-- TASK INSTRUCTIONS --
Return the complete listing that follows, with each line reproduced exactly.
Content starts
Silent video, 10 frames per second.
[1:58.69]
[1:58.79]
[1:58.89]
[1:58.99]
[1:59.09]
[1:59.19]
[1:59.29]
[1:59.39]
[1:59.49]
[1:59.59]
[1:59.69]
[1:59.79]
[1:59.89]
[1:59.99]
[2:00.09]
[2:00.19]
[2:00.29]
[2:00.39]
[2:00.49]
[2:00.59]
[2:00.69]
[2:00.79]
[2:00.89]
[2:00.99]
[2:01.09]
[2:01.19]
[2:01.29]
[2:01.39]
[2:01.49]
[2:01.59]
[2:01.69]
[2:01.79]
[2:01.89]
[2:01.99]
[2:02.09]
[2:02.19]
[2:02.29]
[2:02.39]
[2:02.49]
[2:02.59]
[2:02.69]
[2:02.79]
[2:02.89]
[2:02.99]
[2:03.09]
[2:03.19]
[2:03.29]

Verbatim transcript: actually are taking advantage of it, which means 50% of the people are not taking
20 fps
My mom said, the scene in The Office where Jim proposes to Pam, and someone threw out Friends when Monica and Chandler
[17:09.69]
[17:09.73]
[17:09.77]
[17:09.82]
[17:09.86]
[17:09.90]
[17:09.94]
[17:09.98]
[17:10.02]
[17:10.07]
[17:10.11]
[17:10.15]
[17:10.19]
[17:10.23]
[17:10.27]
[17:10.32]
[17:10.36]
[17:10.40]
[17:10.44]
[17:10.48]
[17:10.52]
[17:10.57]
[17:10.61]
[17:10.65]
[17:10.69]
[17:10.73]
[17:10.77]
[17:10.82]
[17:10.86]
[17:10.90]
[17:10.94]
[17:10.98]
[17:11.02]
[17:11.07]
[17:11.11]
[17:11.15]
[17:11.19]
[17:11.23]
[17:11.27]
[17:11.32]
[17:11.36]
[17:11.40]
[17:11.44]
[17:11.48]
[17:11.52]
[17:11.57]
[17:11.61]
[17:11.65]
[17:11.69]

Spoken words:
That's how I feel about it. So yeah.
Content ends
-- SOLUTION TO THE PROBLEM --
Silent video, 10 frames per second.
[1:58.69]
[1:58.79]
[1:58.89]
[1:58.99]
[1:59.09]
[1:59.19]
[1:59.29]
[1:59.39]
[1:59.49]
[1:59.59]
[1:59.69]
[1:59.79]
[1:59.89]
[1:59.99]
[2:00.09]
[2:00.19]
[2:00.29]
[2:00.39]
[2:00.49]
[2:00.59]
[2:00.69]
[2:00.79]
[2:00.89]
[2:00.99]
[2:01.09]
[2:01.19]
[2:01.29]
[2:01.39]
[2:01.49]
[2:01.59]
[2:01.69]
[2:01.79]
[2:01.89]
[2:01.99]
[2:02.09]
[2:02.19]
[2:02.29]
[2:02.39]
[2:02.49]
[2:02.59]
[2:02.69]
[2:02.79]
[2:02.89]
[2:02.99]
[2:03.09]
[2:03.19]
[2:03.29]

Verbatim transcript: actually are taking advantage of it, which means 50% of the people are not taking
20 fps
My mom said, the scene in The Office where Jim proposes to Pam, and someone threw out Friends when Monica and Chandler
[17:09.69]
[17:09.73]
[17:09.77]
[17:09.82]
[17:09.86]
[17:09.90]
[17:09.94]
[17:09.98]
[17:10.02]
[17:10.07]
[17:10.11]
[17:10.15]
[17:10.19]
[17:10.23]
[17:10.27]
[17:10.32]
[17:10.36]
[17:10.40]
[17:10.44]
[17:10.48]
[17:10.52]
[17:10.57]
[17:10.61]
[17:10.65]
[17:10.69]
[17:10.73]
[17:10.77]
[17:10.82]
[17:10.86]
[17:10.90]
[17:10.94]
[17:10.98]
[17:11.02]
[17:11.07]
[17:11.11]
[17:11.15]
[17:11.19]
[17:11.23]
[17:11.27]
[17:11.32]
[17:11.36]
[17:11.40]
[17:11.44]
[17:11.48]
[17:11.52]
[17:11.57]
[17:11.61]
[17:11.65]
[17:11.69]

Spoken words:
That's how I feel about it. So yeah.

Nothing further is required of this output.